┌─ RECORDS PROVIDED

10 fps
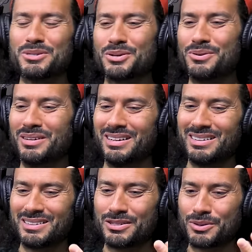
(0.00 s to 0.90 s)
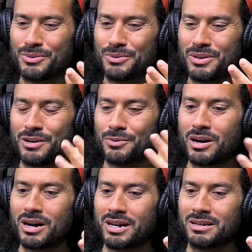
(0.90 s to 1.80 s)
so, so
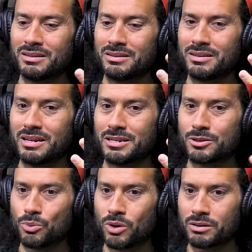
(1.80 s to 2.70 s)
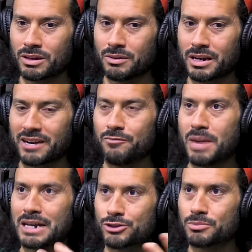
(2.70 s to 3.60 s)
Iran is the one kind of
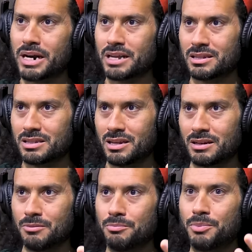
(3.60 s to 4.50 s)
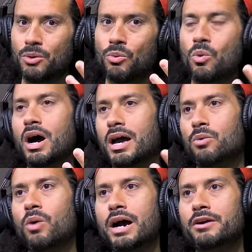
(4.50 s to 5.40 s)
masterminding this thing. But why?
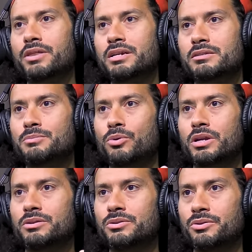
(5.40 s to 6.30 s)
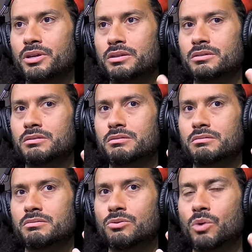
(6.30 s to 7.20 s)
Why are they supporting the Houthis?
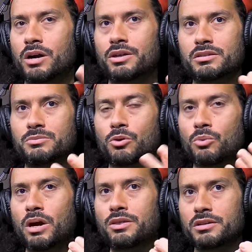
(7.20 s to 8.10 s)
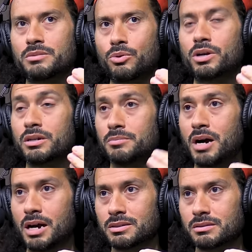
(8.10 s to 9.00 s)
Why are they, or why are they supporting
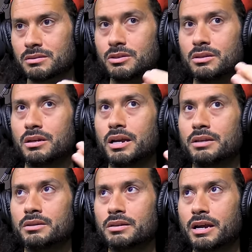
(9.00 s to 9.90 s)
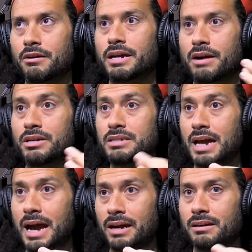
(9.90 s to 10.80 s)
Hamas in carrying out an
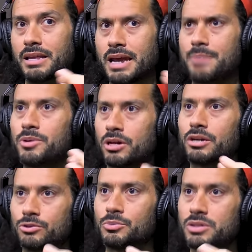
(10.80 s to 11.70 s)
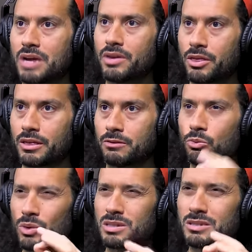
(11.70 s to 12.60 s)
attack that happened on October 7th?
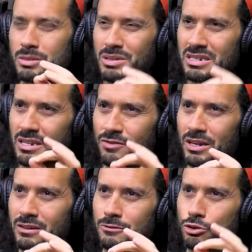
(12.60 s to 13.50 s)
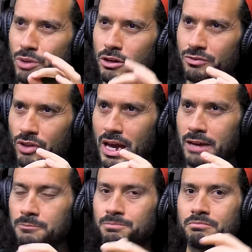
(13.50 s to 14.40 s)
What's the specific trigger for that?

└─
┌─ RECORDS PROVIDED

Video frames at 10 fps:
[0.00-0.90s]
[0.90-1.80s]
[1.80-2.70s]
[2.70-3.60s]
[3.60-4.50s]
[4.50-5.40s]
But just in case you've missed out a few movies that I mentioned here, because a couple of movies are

└─

Above are some records. Reproduce the lines from the one with "(0.90 s to 1.80 s)" down to the one with "(7.20 s to 8.10 s)", keeping both, and leave every picture out.

(0.90 s to 1.80 s)
so, so
(1.80 s to 2.70 s)
(2.70 s to 3.60 s)
Iran is the one kind of
(3.60 s to 4.50 s)
(4.50 s to 5.40 s)
masterminding this thing. But why?
(5.40 s to 6.30 s)
(6.30 s to 7.20 s)
Why are they supporting the Houthis?
(7.20 s to 8.10 s)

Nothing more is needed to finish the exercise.